It's bad. It's very bad. To the point this isn't possible to do anymore in C++11.

Modifying the memory of a string literal is undefined behaviour.

Schick answered 25/7, 2016 at 17:39 Comment(1)
yea, a const string is locked and i came accross this many times, the behavior of const is almost similar to the behavior of #define.Robinrobina
G
13

First, char* cool = "cool"; is not standard C++. A string literal has the type of const char[n]. So the above line of code breaks const-correctness and should not compile. Some compilers like GCC allow this but issue a warning as it is a hold over from C. MSVC will issue a error since it is a error.

Second, why not let the compiler work for you? If it is marked const then you will get a nice compiler error if you accidentally try to modify it. If you do not then you can get a really nasty run time error which can be much harder to find.
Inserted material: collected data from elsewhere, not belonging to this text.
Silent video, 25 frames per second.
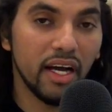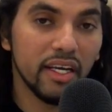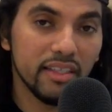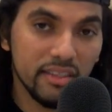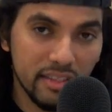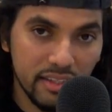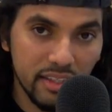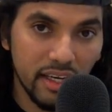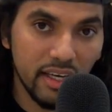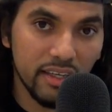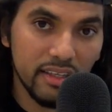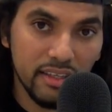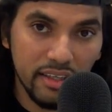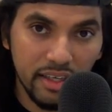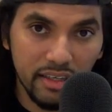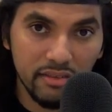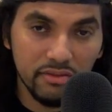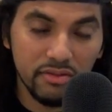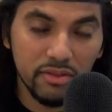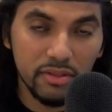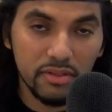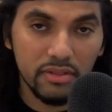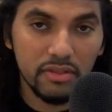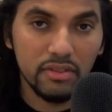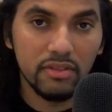at that
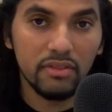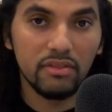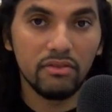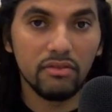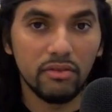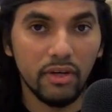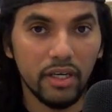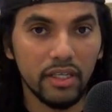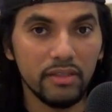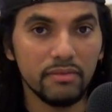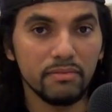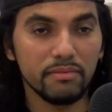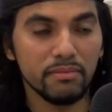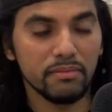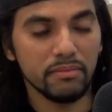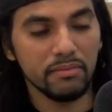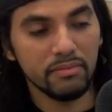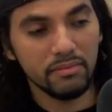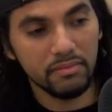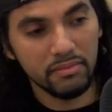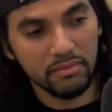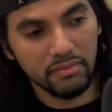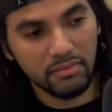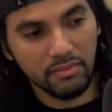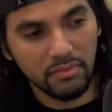level, right?
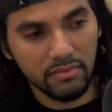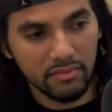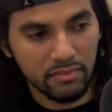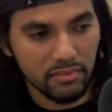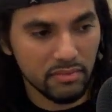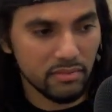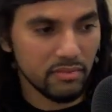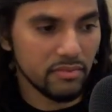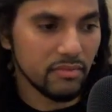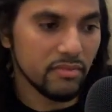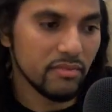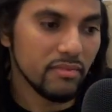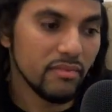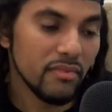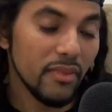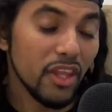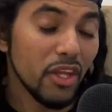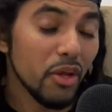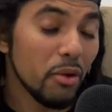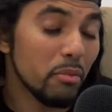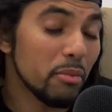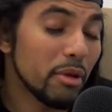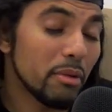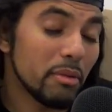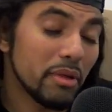
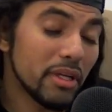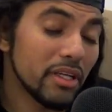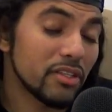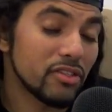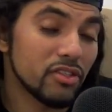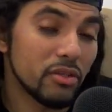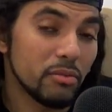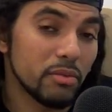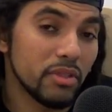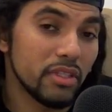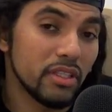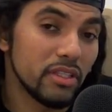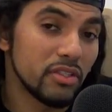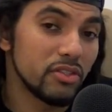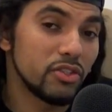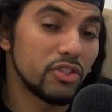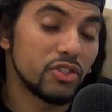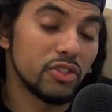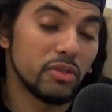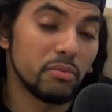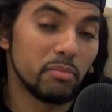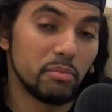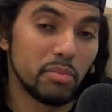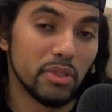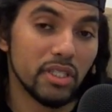Maybe that's something that you
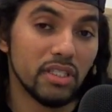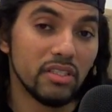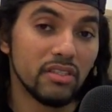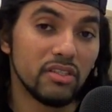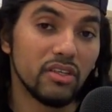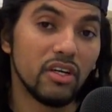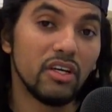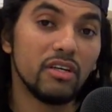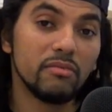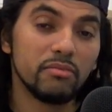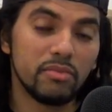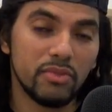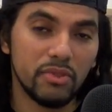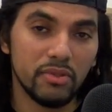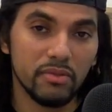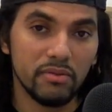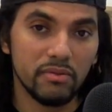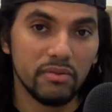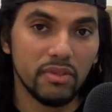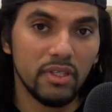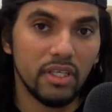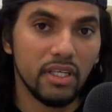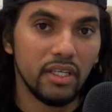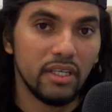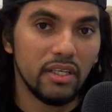should build up to.
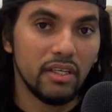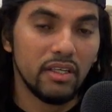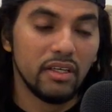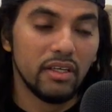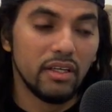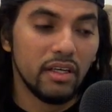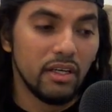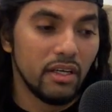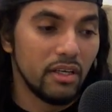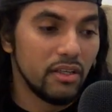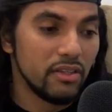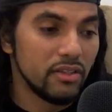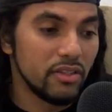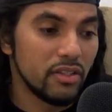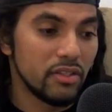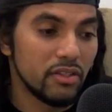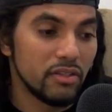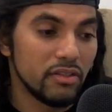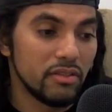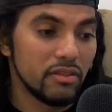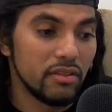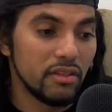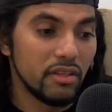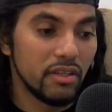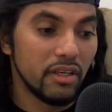
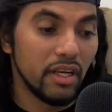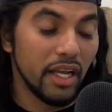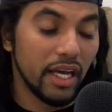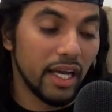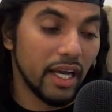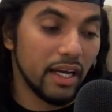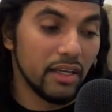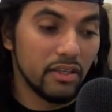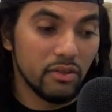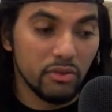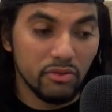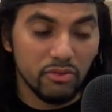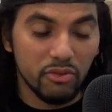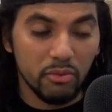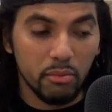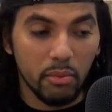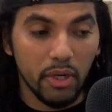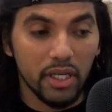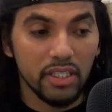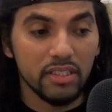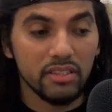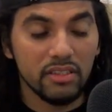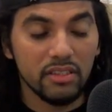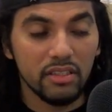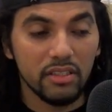Like I know for
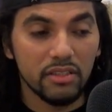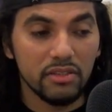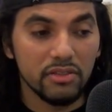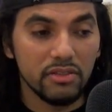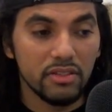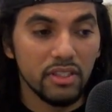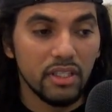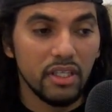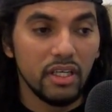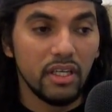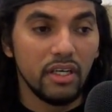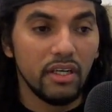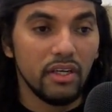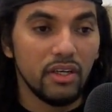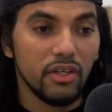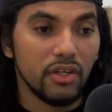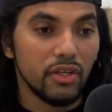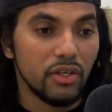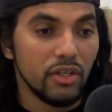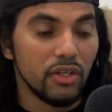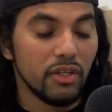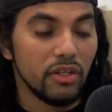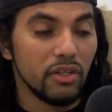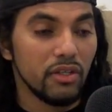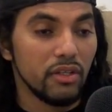myself,
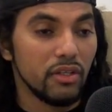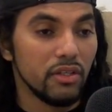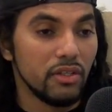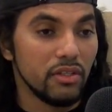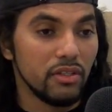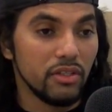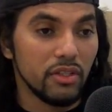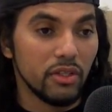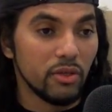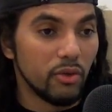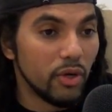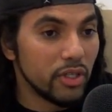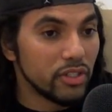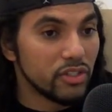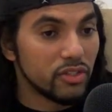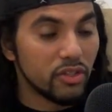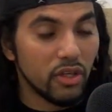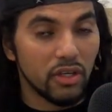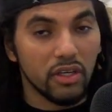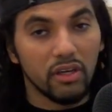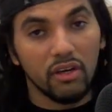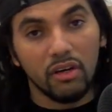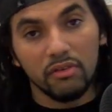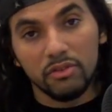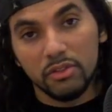I
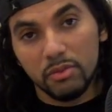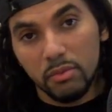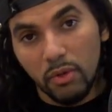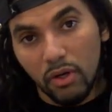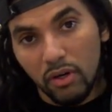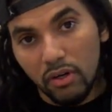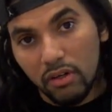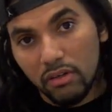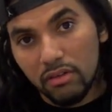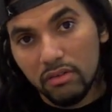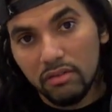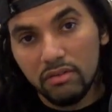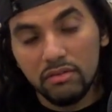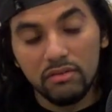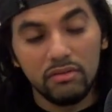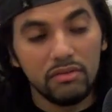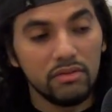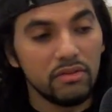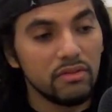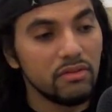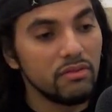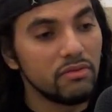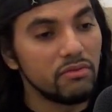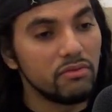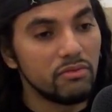started off small,
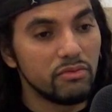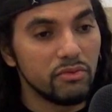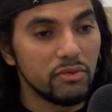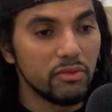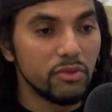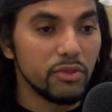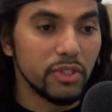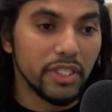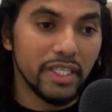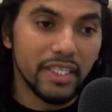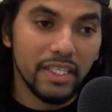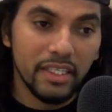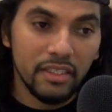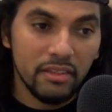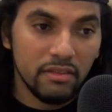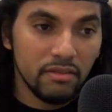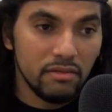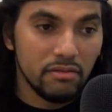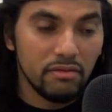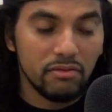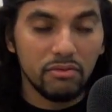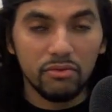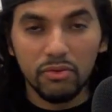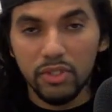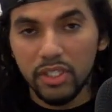reading.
Guiscard answered 25/7, 2016 at 17:41 Comment(4)
No one mentioned that casting the const away is possible and still undefined behavior can occur. It's of course something the programmer will have to do so explicitly that we can blame such programmer for all the issues caused by modifying a string literal.Inadvertence
According to this, the type of string literal is not const..Akin
@EugeneSh. Fixed. I only saw the C++ tag and it is not standard C++.Guiscard
@EugeneSh.: That's C.Cilo
D
7

It is bad because string constants might be contained only once per binary (keyword: stringtable, .strtab). E.g. in

char *cool = "cool";
char *nothot = "cool";

both variables can point to the same memory location. Modifying the contents of one of them might alter the other too, so that after

strcpy(nothot, "warm");

your cool becomes "warm".

In short, it is undefined behaviour.

Demos answered 25/7, 2016 at 17:51 Comment(0)
W
6

It is a string literal, therefore it should be constant as memory might be located in read only section. If you have char cool[] = "cool"; then it's not a problem, the memory is yours.

Waly answered 25/7, 2016 at 17:40 Comment(0)
L
2

char* cool = "cool"

"cool" will be stored in a read only block (generally in data segment) that is shared among functions. If you try to modify the string "cool" by the point cool you will get a error such as segment error when the program is running. If you use const char* cool = "cool", you will get a error when compile if you try to modify the string.
You can read this page for more information http://www.geeksforgeeks.org/storage-for-strings-in-c/

Leclaire answered 26/7, 2016 at 6:27 Comment(0)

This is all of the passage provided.